The Cookie’s Crumbles
I was over the edge before I knew there was a cliff. My nearly 30-year career as an academic researcher, culminating in a tenure-track faculty position, ended in seconds in a brief-but-pointed meeting with my estranged boss. No chance of appeal (though I tried), no helpful rope thrown to swing me down to a lower ledge. I was already falling by the time I realized there was an edge.
It was a long way down, but a short fall. Strangely, it was also fun. One advantage of academic positions is that they can’t simply show you the door. I had a full year to wrap up my affairs, and being one of the walking dead was very liberating. I had one of my favorite meetings of all time with my estranged boss, full of humor and completely positive and upbeat.
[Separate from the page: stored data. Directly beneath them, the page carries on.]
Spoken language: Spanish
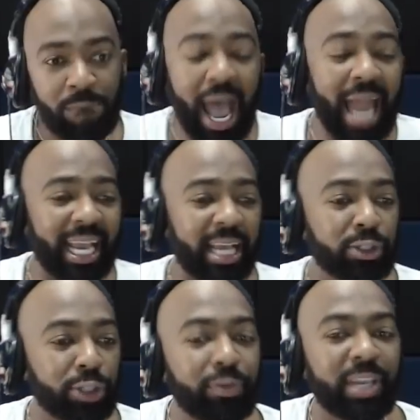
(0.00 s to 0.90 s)
la
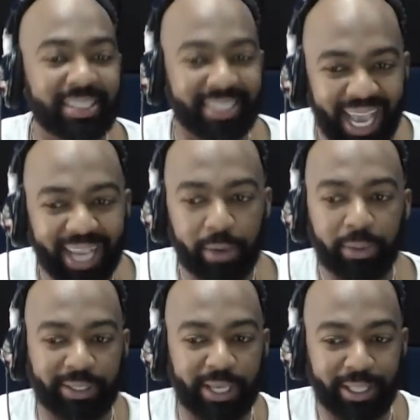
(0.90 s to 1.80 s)
canción de Seki
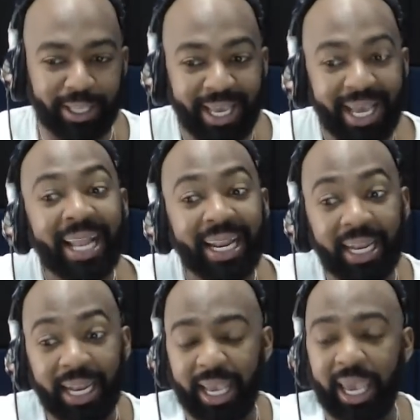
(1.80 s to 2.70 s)
Vicini
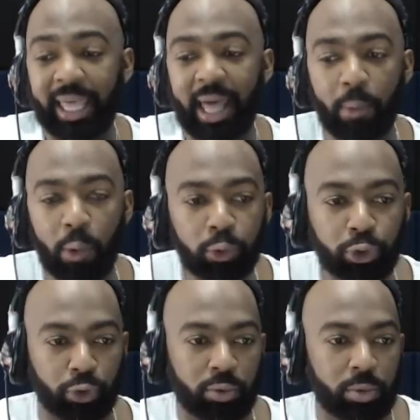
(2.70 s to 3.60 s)
le queda
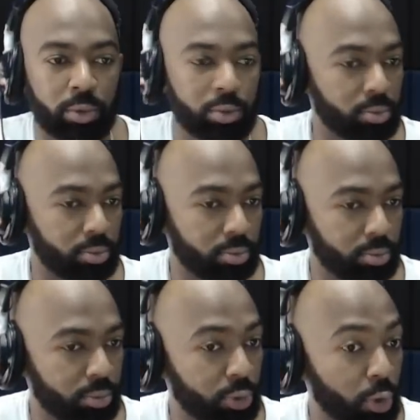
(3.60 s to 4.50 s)
mucho.
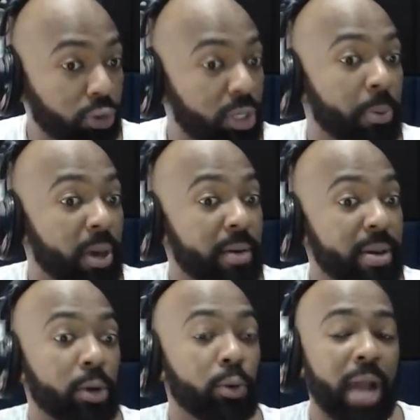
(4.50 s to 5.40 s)
No se puede
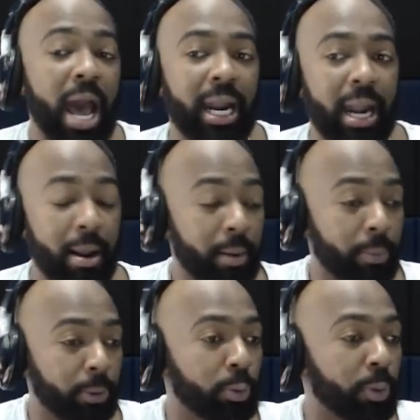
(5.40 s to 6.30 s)
vincular, eh, por
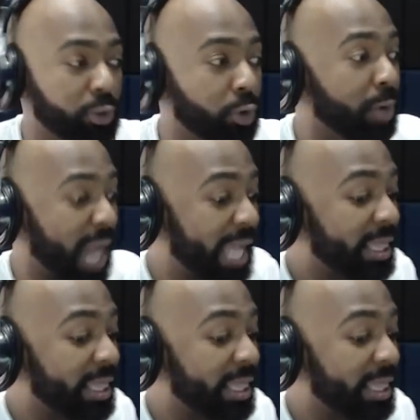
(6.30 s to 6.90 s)
supuesto, la gente va a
The poor man had no idea what hit him. I know he expected me to rant and rave, but instead I could reflect on all the ways we had done good things together (we’d worked together for almost 20 years). I walked out whistling. The looks on his face had been priceless.
I certainly couldn’t feel the backpack filled with stones I’d been carrying around. I was in free fall. I hit hard when the last day came rolling around, but walking out the door of a place where so much good had developed, so many mistakes made, so much stress suffered, and so many dreams realized (and shattered) really felt like flying. I left the backpack on the threshold and almost drifted away on the breeze.
Fun at the Bottom
Putting my life together afterwards has been fun – as well as stressful, disappointing, depressing, and exhilarating. I’ve made a serious study, much more serious than any of my academic researches, on why my work hadn’t been much fun, and what it would take to keep it fun. Fun as in fun work, not a staff party at work.
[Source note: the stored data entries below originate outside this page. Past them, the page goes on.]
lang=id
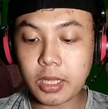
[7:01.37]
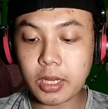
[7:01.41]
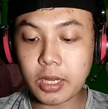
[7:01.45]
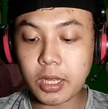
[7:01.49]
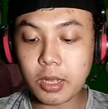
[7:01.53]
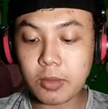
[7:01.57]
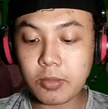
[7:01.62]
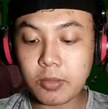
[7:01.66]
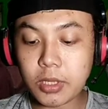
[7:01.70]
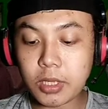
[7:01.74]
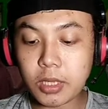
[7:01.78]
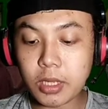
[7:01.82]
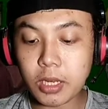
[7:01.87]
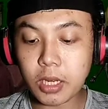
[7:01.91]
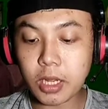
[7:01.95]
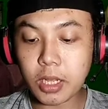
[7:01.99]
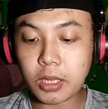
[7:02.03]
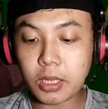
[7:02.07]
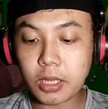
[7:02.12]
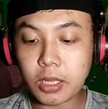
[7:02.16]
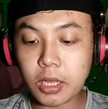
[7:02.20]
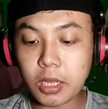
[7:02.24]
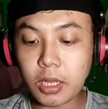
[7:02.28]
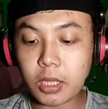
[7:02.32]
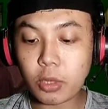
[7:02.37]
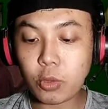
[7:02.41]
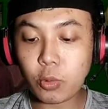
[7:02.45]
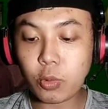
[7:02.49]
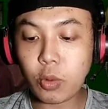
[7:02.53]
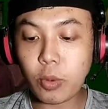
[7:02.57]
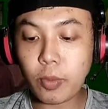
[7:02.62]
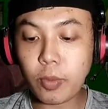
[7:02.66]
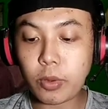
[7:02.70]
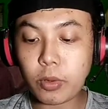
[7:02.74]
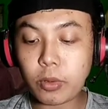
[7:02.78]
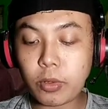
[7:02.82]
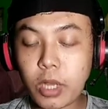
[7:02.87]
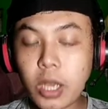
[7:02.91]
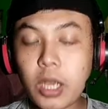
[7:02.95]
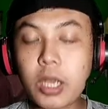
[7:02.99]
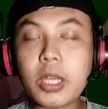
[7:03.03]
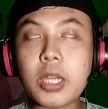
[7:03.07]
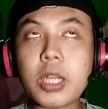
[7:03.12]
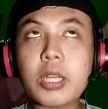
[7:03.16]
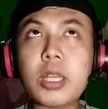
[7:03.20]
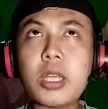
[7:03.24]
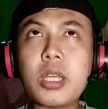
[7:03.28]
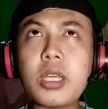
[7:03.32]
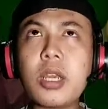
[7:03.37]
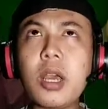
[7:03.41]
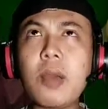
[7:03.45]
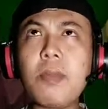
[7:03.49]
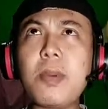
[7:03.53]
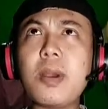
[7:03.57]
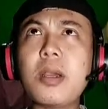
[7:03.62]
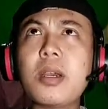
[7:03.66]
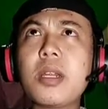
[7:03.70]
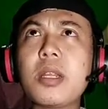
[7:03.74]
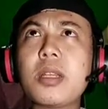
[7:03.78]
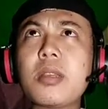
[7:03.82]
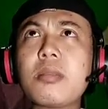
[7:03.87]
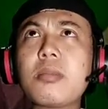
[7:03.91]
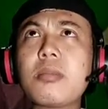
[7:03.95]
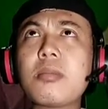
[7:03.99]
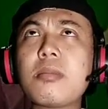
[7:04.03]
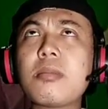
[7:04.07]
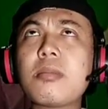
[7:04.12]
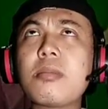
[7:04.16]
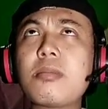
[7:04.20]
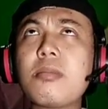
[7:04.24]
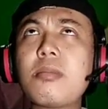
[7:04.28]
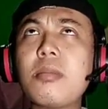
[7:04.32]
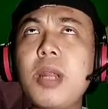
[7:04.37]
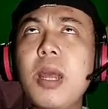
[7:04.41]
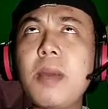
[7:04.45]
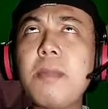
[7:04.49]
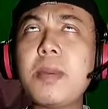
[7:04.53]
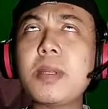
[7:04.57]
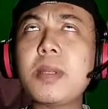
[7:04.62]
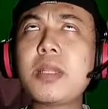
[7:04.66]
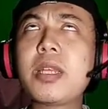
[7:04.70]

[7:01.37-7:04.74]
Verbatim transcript: Tadi kalian bisa lihat ya, itu gue baru eh grade 3 apa grade berapa?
Much of what I’ve discovered – some from the literature (I especially recommend Csikezentmihalyi’s Flow and Fried & Hansson’s Rework for the beginning student of fun), some from observation, and the rest from my own research and practice – highlights preparation. Contrary to what we might expect from parties, vacations, and screwing around, fun work requires careful preparation and is rarely spontaneous. Fun work comes out of expertise, inspired management, carefully designed systems, and lovingly nurtured teams. It is also often spontaneous and creative and playful, but these qualities don’t arise from the dust.
It took a fall to shake me out of my difficult and mostly unfun career and allow me to focus on what really matters in my work. I can’t say I’d recommend it as a method for reorganizing your life, if only because of the economic uncertainty, but I wouldn’t go back to my old life. Better to be at the bottom with a clear vision of your goals than be lost at the top. Cliffs are everywhere, and often the edges crumble further back than you’d expect.
Walk with care – or run forward full tilt. Either way, I offer you these conclusions from my own descent: Fun work is your best work. Fun is the best measure of your work. And fun is what makes success feel like success. So, whether warily or carefully . . . make it fun.